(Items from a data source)
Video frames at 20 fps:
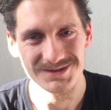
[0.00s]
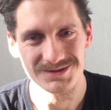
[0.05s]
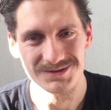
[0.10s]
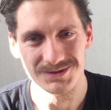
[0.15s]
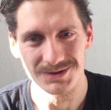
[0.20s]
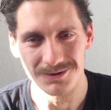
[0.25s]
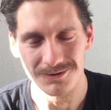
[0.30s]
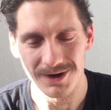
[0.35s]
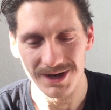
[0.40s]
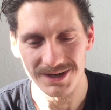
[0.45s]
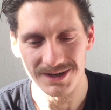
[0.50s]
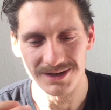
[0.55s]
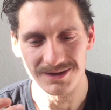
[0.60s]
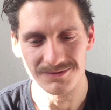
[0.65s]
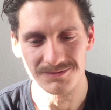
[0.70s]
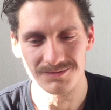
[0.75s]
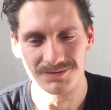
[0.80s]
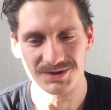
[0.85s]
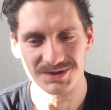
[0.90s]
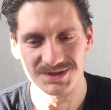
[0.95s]
So I
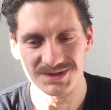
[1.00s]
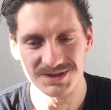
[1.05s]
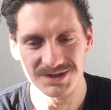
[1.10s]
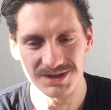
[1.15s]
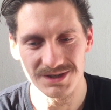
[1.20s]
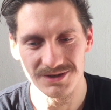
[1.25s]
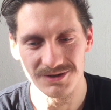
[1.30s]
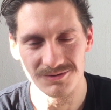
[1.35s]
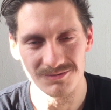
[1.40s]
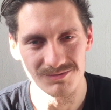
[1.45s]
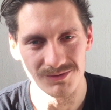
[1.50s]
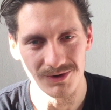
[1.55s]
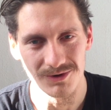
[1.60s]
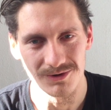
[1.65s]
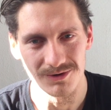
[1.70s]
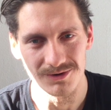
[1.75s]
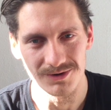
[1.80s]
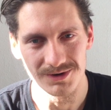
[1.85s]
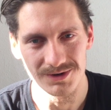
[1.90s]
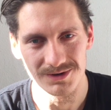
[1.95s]
can perceive
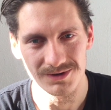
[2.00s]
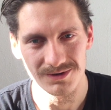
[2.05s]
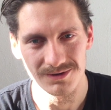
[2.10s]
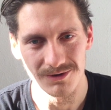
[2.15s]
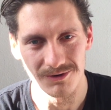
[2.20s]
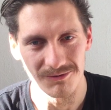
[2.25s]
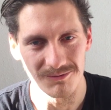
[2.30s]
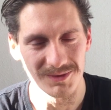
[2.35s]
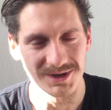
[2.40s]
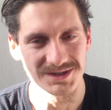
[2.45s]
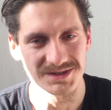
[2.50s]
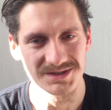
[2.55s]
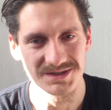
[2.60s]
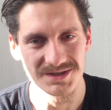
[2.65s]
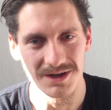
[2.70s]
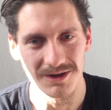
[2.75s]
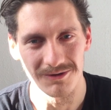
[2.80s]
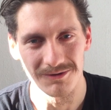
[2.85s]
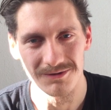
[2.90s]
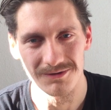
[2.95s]
more of
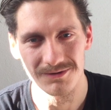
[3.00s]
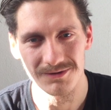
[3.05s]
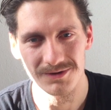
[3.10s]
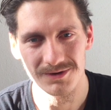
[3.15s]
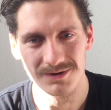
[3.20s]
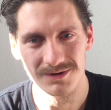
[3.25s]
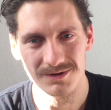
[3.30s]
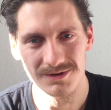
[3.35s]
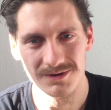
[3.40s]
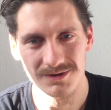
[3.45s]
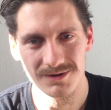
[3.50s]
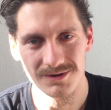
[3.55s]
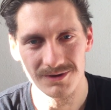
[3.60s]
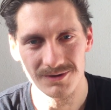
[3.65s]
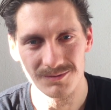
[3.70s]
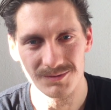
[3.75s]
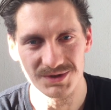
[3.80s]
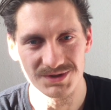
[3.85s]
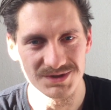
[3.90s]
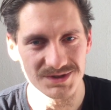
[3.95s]
myself.
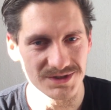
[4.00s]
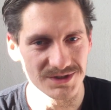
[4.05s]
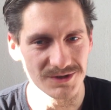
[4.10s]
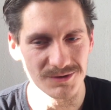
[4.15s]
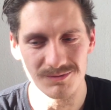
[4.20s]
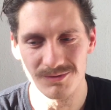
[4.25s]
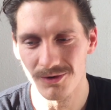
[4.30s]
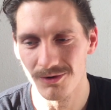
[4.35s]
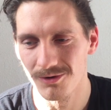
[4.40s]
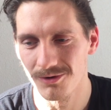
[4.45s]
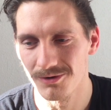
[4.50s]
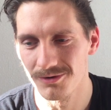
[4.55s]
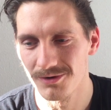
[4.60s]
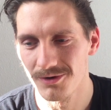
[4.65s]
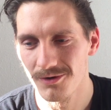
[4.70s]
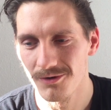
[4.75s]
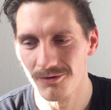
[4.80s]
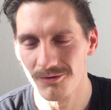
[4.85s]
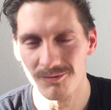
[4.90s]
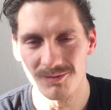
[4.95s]
Perceive more
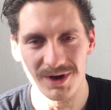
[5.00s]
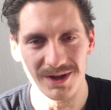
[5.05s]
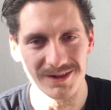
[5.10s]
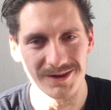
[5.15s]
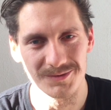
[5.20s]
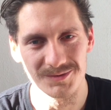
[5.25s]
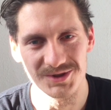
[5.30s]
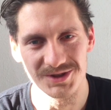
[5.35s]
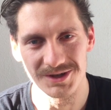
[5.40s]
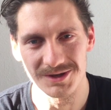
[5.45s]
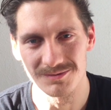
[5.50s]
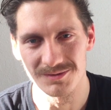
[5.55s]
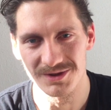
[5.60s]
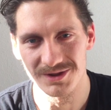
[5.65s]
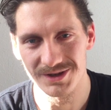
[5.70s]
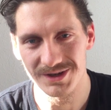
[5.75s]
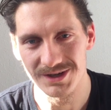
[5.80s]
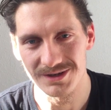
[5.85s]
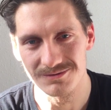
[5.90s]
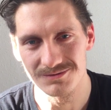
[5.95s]
of my limiting
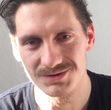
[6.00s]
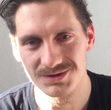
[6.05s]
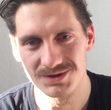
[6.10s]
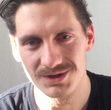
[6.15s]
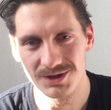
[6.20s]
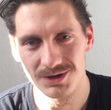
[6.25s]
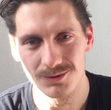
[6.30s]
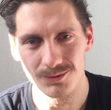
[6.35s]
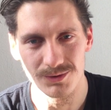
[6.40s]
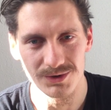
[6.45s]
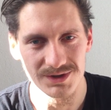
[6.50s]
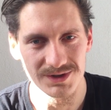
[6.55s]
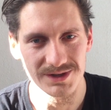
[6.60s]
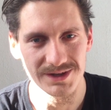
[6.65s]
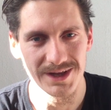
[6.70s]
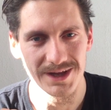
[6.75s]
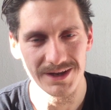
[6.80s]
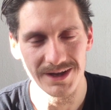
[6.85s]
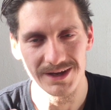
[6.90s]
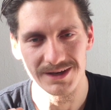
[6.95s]
beliefs. But
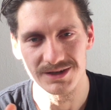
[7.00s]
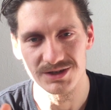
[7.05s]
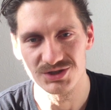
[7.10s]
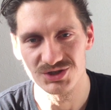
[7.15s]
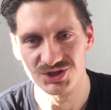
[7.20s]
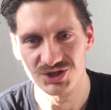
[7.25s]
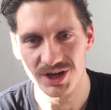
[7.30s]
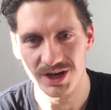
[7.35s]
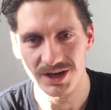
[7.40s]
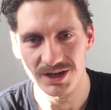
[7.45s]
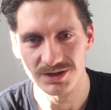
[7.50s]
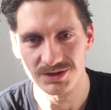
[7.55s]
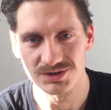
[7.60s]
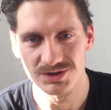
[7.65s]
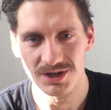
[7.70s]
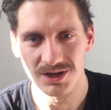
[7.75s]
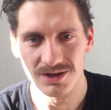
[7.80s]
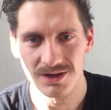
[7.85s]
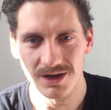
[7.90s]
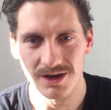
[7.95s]
then I can change.
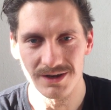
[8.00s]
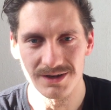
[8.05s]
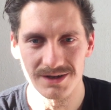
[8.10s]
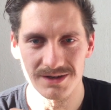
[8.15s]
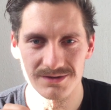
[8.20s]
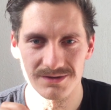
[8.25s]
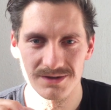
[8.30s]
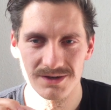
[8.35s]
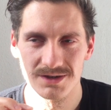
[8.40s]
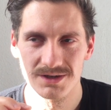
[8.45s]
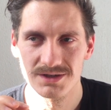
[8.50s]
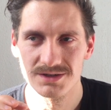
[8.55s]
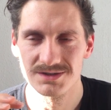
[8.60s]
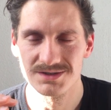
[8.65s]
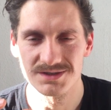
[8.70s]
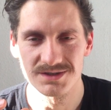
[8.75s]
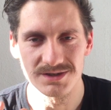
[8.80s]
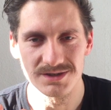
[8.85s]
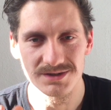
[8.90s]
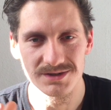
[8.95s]
I can
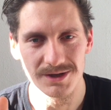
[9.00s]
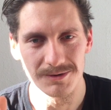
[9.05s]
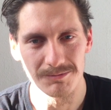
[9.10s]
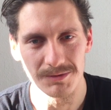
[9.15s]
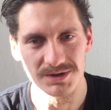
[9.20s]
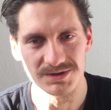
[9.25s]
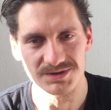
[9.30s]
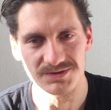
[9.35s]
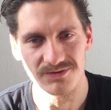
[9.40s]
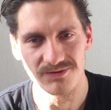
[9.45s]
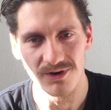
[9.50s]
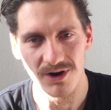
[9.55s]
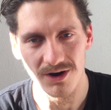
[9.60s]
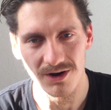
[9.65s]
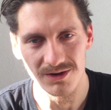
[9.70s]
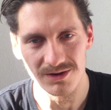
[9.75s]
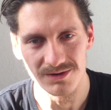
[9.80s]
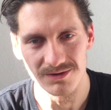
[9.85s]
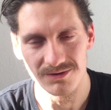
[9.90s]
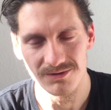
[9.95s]
see them as
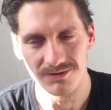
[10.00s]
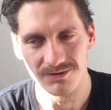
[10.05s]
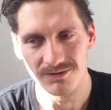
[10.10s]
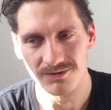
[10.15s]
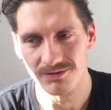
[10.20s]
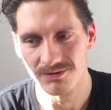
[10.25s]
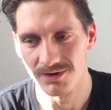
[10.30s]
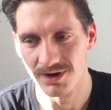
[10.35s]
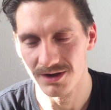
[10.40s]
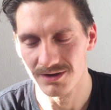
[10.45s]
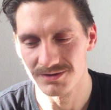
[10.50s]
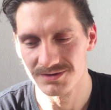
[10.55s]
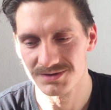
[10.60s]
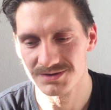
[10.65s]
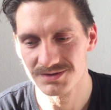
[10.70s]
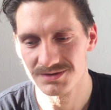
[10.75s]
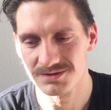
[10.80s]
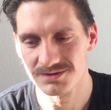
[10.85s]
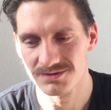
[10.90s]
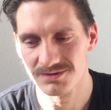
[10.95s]

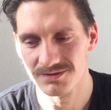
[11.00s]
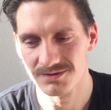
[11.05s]
false.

(Exercise objective) All the lines above are to be given again exactly as they read, with the pictures removed.

(Answer to the exercise)
Video frames at 20 fps:
[0.00s]
[0.05s]
[0.10s]
[0.15s]
[0.20s]
[0.25s]
[0.30s]
[0.35s]
[0.40s]
[0.45s]
[0.50s]
[0.55s]
[0.60s]
[0.65s]
[0.70s]
[0.75s]
[0.80s]
[0.85s]
[0.90s]
[0.95s]
So I
[1.00s]
[1.05s]
[1.10s]
[1.15s]
[1.20s]
[1.25s]
[1.30s]
[1.35s]
[1.40s]
[1.45s]
[1.50s]
[1.55s]
[1.60s]
[1.65s]
[1.70s]
[1.75s]
[1.80s]
[1.85s]
[1.90s]
[1.95s]
can perceive
[2.00s]
[2.05s]
[2.10s]
[2.15s]
[2.20s]
[2.25s]
[2.30s]
[2.35s]
[2.40s]
[2.45s]
[2.50s]
[2.55s]
[2.60s]
[2.65s]
[2.70s]
[2.75s]
[2.80s]
[2.85s]
[2.90s]
[2.95s]
more of
[3.00s]
[3.05s]
[3.10s]
[3.15s]
[3.20s]
[3.25s]
[3.30s]
[3.35s]
[3.40s]
[3.45s]
[3.50s]
[3.55s]
[3.60s]
[3.65s]
[3.70s]
[3.75s]
[3.80s]
[3.85s]
[3.90s]
[3.95s]
myself.
[4.00s]
[4.05s]
[4.10s]
[4.15s]
[4.20s]
[4.25s]
[4.30s]
[4.35s]
[4.40s]
[4.45s]
[4.50s]
[4.55s]
[4.60s]
[4.65s]
[4.70s]
[4.75s]
[4.80s]
[4.85s]
[4.90s]
[4.95s]
Perceive more
[5.00s]
[5.05s]
[5.10s]
[5.15s]
[5.20s]
[5.25s]
[5.30s]
[5.35s]
[5.40s]
[5.45s]
[5.50s]
[5.55s]
[5.60s]
[5.65s]
[5.70s]
[5.75s]
[5.80s]
[5.85s]
[5.90s]
[5.95s]
of my limiting
[6.00s]
[6.05s]
[6.10s]
[6.15s]
[6.20s]
[6.25s]
[6.30s]
[6.35s]
[6.40s]
[6.45s]
[6.50s]
[6.55s]
[6.60s]
[6.65s]
[6.70s]
[6.75s]
[6.80s]
[6.85s]
[6.90s]
[6.95s]
beliefs. But
[7.00s]
[7.05s]
[7.10s]
[7.15s]
[7.20s]
[7.25s]
[7.30s]
[7.35s]
[7.40s]
[7.45s]
[7.50s]
[7.55s]
[7.60s]
[7.65s]
[7.70s]
[7.75s]
[7.80s]
[7.85s]
[7.90s]
[7.95s]
then I can change.
[8.00s]
[8.05s]
[8.10s]
[8.15s]
[8.20s]
[8.25s]
[8.30s]
[8.35s]
[8.40s]
[8.45s]
[8.50s]
[8.55s]
[8.60s]
[8.65s]
[8.70s]
[8.75s]
[8.80s]
[8.85s]
[8.90s]
[8.95s]
I can
[9.00s]
[9.05s]
[9.10s]
[9.15s]
[9.20s]
[9.25s]
[9.30s]
[9.35s]
[9.40s]
[9.45s]
[9.50s]
[9.55s]
[9.60s]
[9.65s]
[9.70s]
[9.75s]
[9.80s]
[9.85s]
[9.90s]
[9.95s]
see them as
[10.00s]
[10.05s]
[10.10s]
[10.15s]
[10.20s]
[10.25s]
[10.30s]
[10.35s]
[10.40s]
[10.45s]
[10.50s]
[10.55s]
[10.60s]
[10.65s]
[10.70s]
[10.75s]
[10.80s]
[10.85s]
[10.90s]
[10.95s]

[11.00s]
[11.05s]
false.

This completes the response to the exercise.